Your objective
Each line of the listing must be transcribed exactly, except for the images, which should be excluded.

Data
>>

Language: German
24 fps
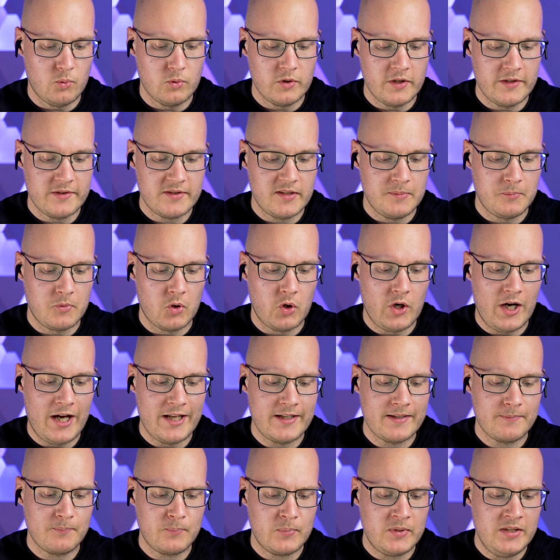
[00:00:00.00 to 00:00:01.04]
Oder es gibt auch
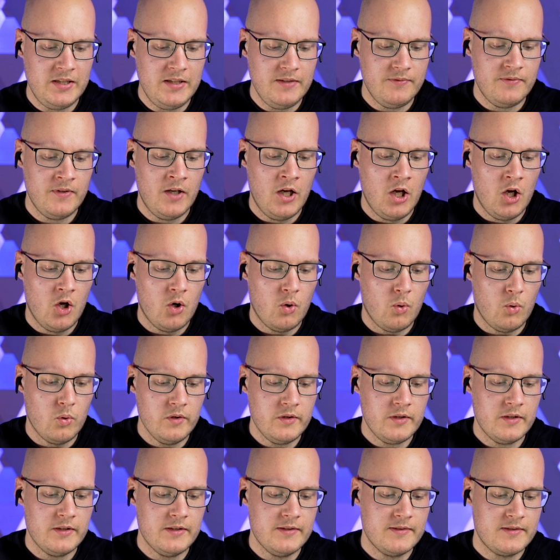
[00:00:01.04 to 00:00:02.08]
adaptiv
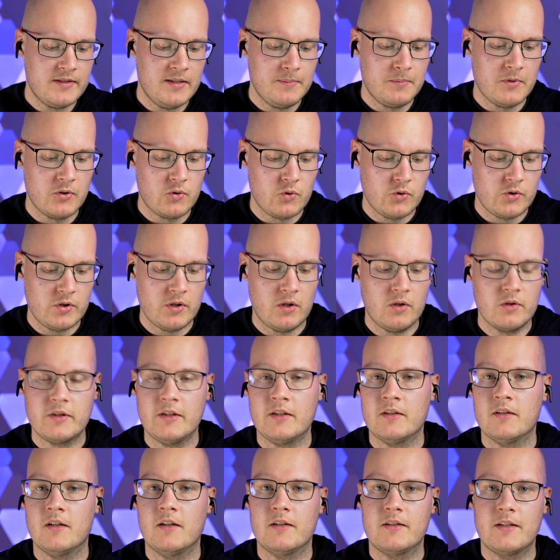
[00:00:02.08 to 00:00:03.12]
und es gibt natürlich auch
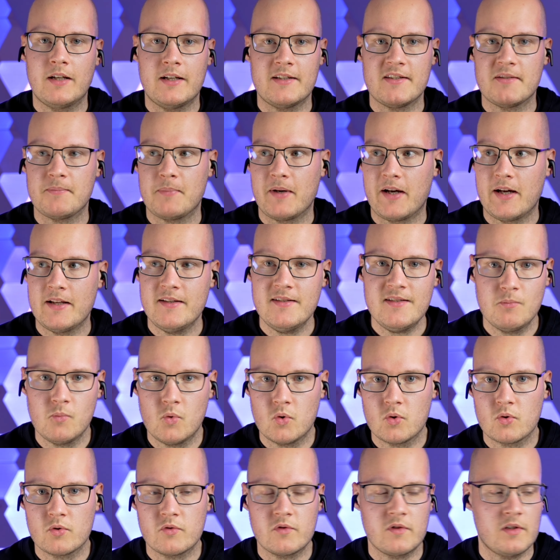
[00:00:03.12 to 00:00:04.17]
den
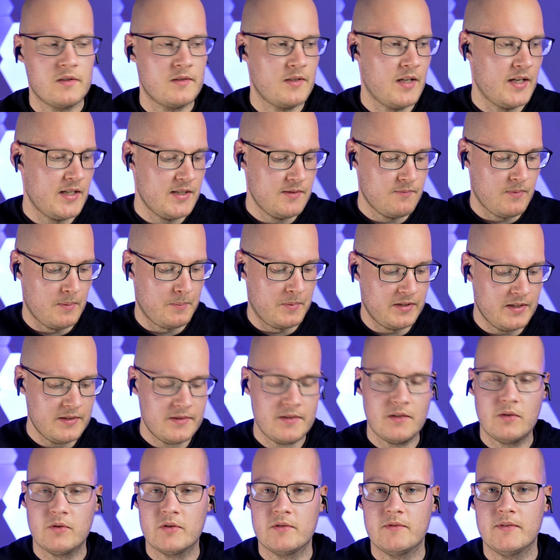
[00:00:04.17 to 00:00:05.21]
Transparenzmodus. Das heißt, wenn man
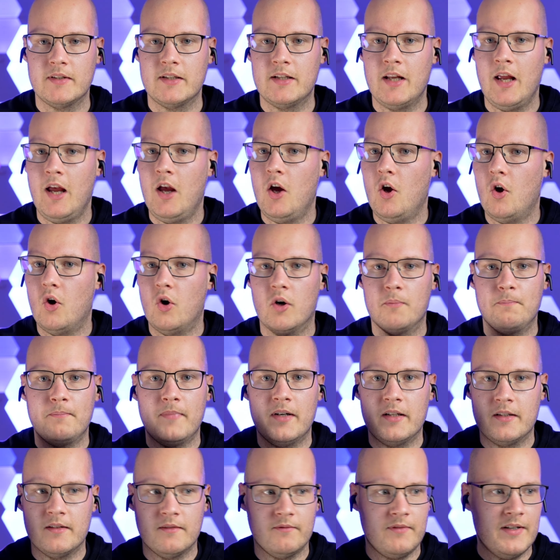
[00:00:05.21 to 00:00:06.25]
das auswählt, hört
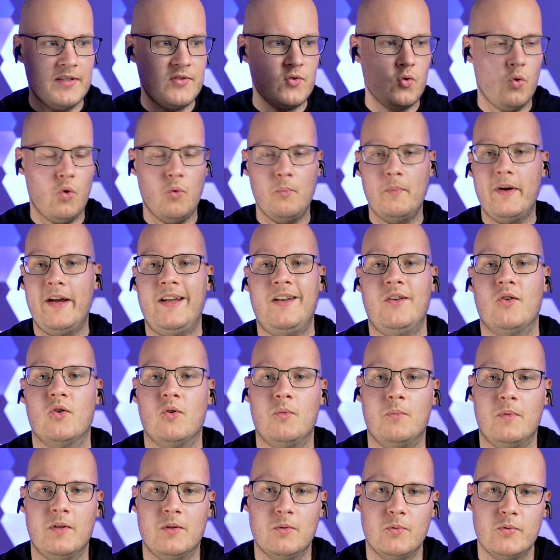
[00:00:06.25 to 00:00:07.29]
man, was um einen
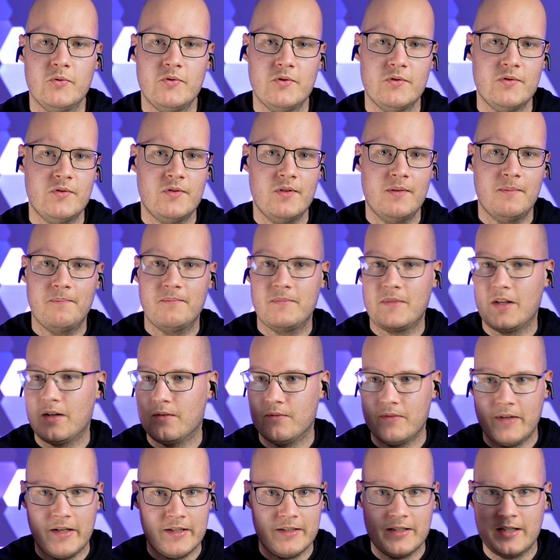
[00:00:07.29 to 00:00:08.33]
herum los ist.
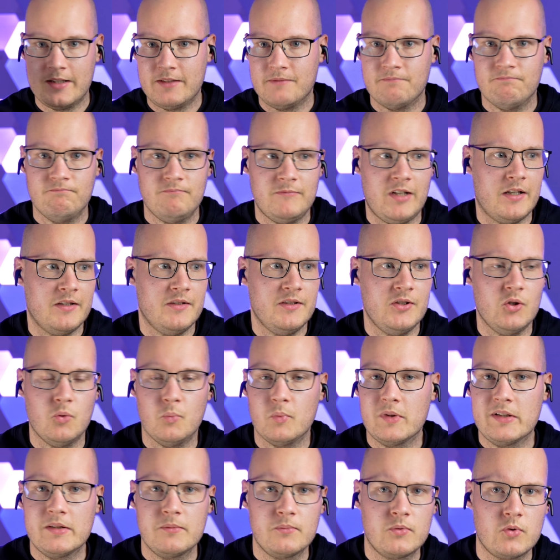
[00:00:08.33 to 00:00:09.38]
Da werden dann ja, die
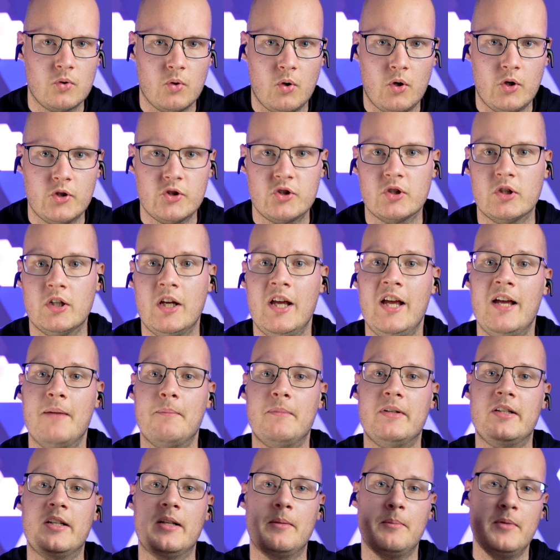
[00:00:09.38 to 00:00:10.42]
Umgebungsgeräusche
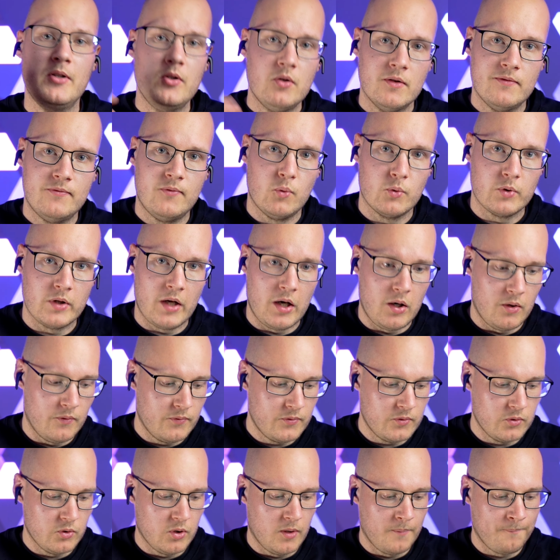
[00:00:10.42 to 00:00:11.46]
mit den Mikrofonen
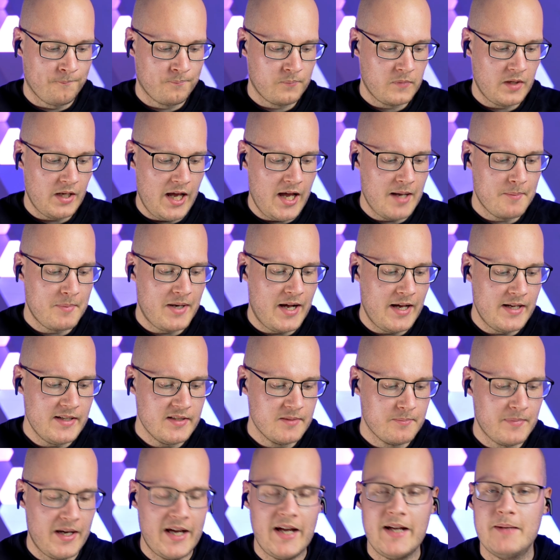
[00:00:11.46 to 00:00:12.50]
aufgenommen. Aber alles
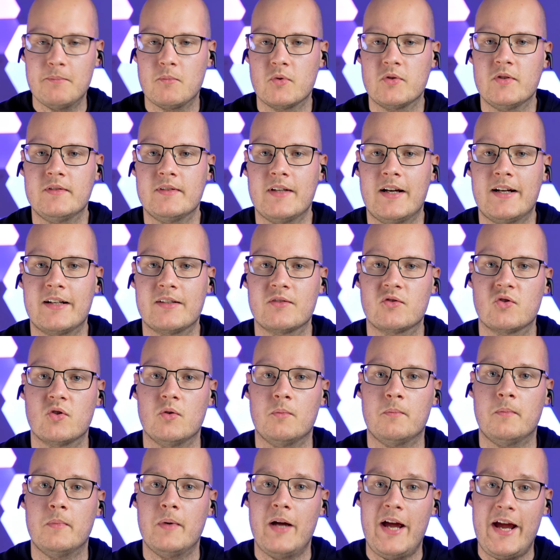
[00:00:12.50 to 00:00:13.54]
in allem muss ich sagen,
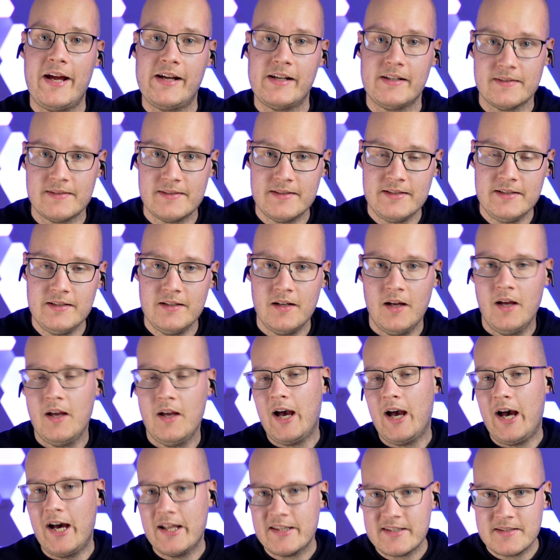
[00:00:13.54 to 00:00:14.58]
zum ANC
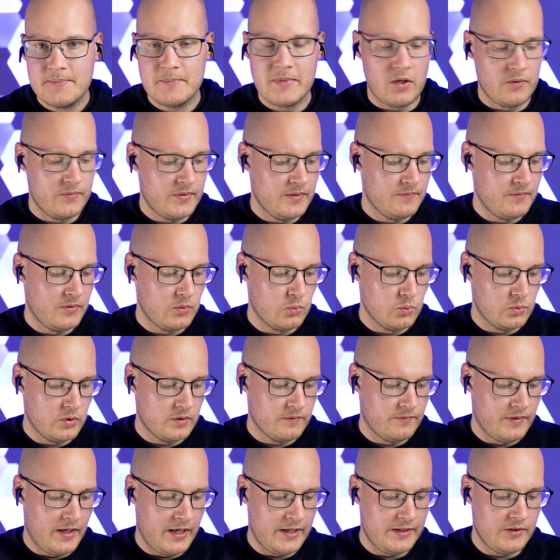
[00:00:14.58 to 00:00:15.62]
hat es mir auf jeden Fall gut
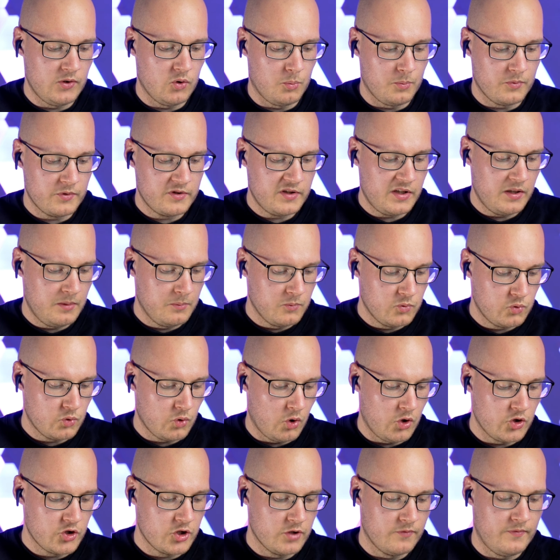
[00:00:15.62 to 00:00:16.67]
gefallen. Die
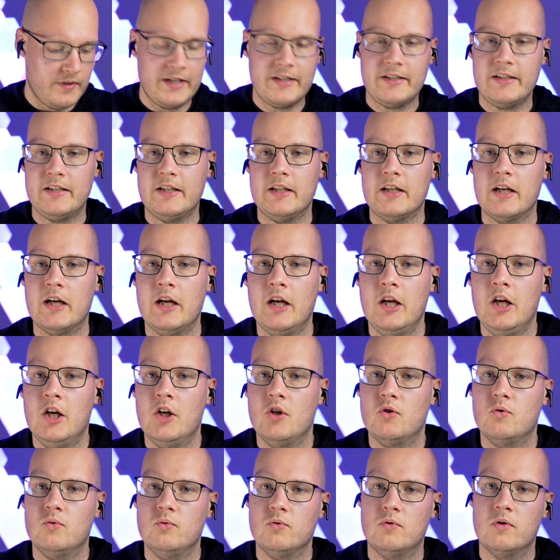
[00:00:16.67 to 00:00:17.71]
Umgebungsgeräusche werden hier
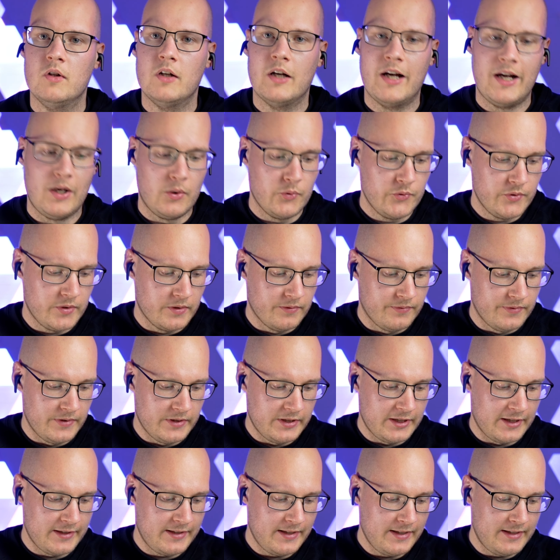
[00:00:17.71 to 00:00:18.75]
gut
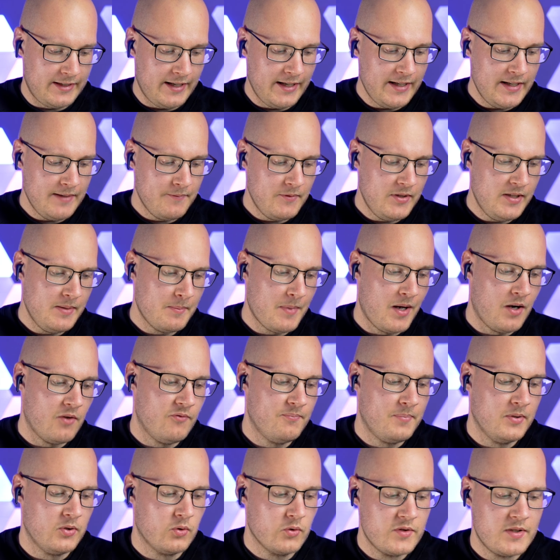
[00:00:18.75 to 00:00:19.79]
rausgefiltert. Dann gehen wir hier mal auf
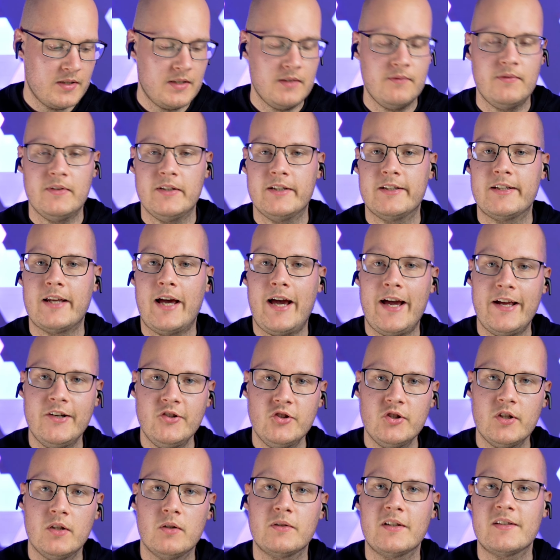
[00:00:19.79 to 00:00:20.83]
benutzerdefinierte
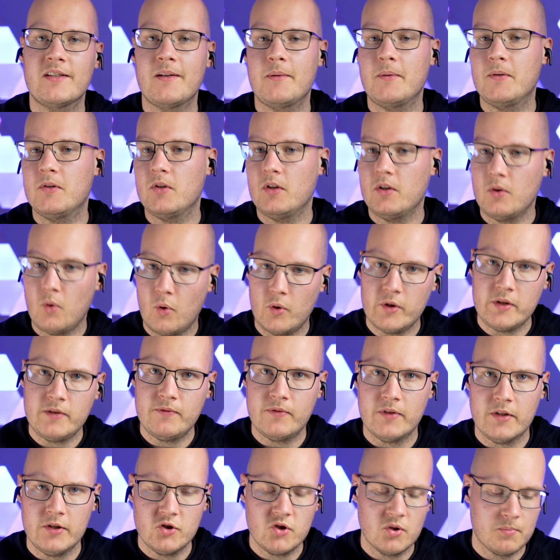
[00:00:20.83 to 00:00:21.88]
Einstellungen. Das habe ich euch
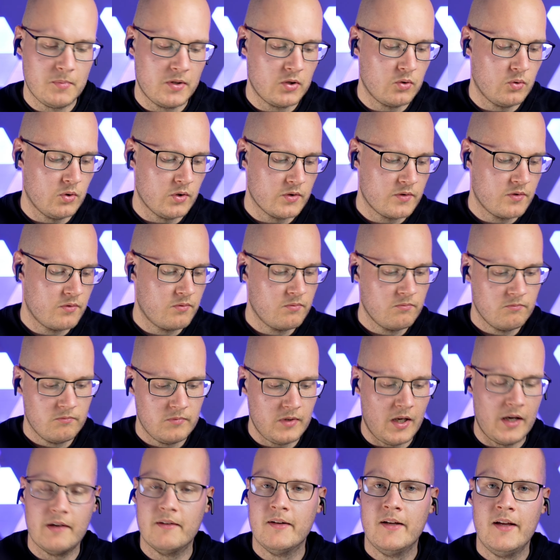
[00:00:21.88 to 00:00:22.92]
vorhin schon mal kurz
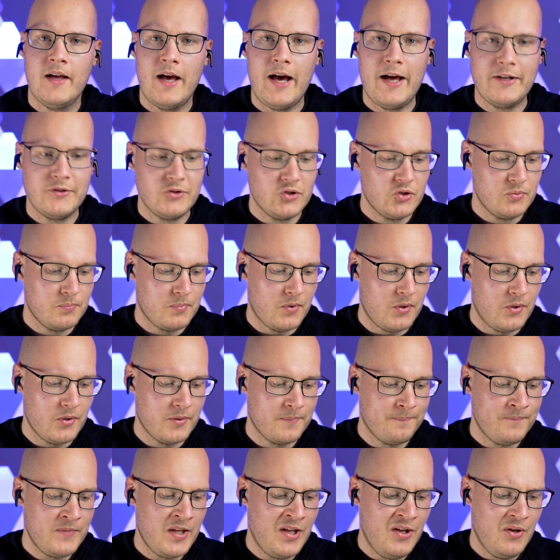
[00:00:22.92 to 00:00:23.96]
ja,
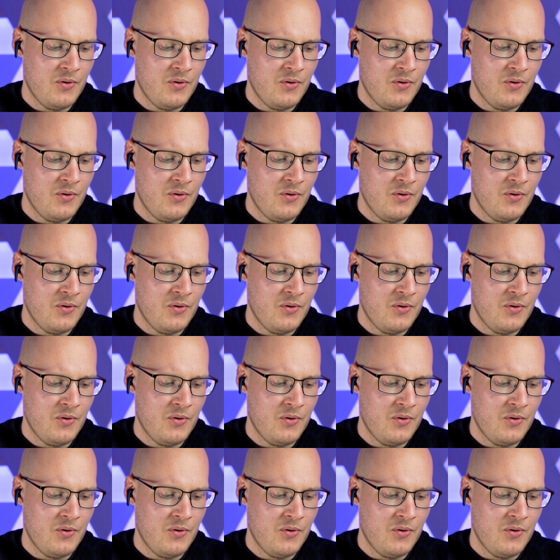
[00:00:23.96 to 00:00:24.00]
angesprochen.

<<

Output for this exercise
Language: German
24 fps
[00:00:00.00 to 00:00:01.04]
Oder es gibt auch
[00:00:01.04 to 00:00:02.08]
adaptiv
[00:00:02.08 to 00:00:03.12]
und es gibt natürlich auch
[00:00:03.12 to 00:00:04.17]
den
[00:00:04.17 to 00:00:05.21]
Transparenzmodus. Das heißt, wenn man
[00:00:05.21 to 00:00:06.25]
das auswählt, hört
[00:00:06.25 to 00:00:07.29]
man, was um einen
[00:00:07.29 to 00:00:08.33]
herum los ist.
[00:00:08.33 to 00:00:09.38]
Da werden dann ja, die
[00:00:09.38 to 00:00:10.42]
Umgebungsgeräusche
[00:00:10.42 to 00:00:11.46]
mit den Mikrofonen
[00:00:11.46 to 00:00:12.50]
aufgenommen. Aber alles
[00:00:12.50 to 00:00:13.54]
in allem muss ich sagen,
[00:00:13.54 to 00:00:14.58]
zum ANC
[00:00:14.58 to 00:00:15.62]
hat es mir auf jeden Fall gut
[00:00:15.62 to 00:00:16.67]
gefallen. Die
[00:00:16.67 to 00:00:17.71]
Umgebungsgeräusche werden hier
[00:00:17.71 to 00:00:18.75]
gut
[00:00:18.75 to 00:00:19.79]
rausgefiltert. Dann gehen wir hier mal auf
[00:00:19.79 to 00:00:20.83]
benutzerdefinierte
[00:00:20.83 to 00:00:21.88]
Einstellungen. Das habe ich euch
[00:00:21.88 to 00:00:22.92]
vorhin schon mal kurz
[00:00:22.92 to 00:00:23.96]
ja,
[00:00:23.96 to 00:00:24.00]
angesprochen.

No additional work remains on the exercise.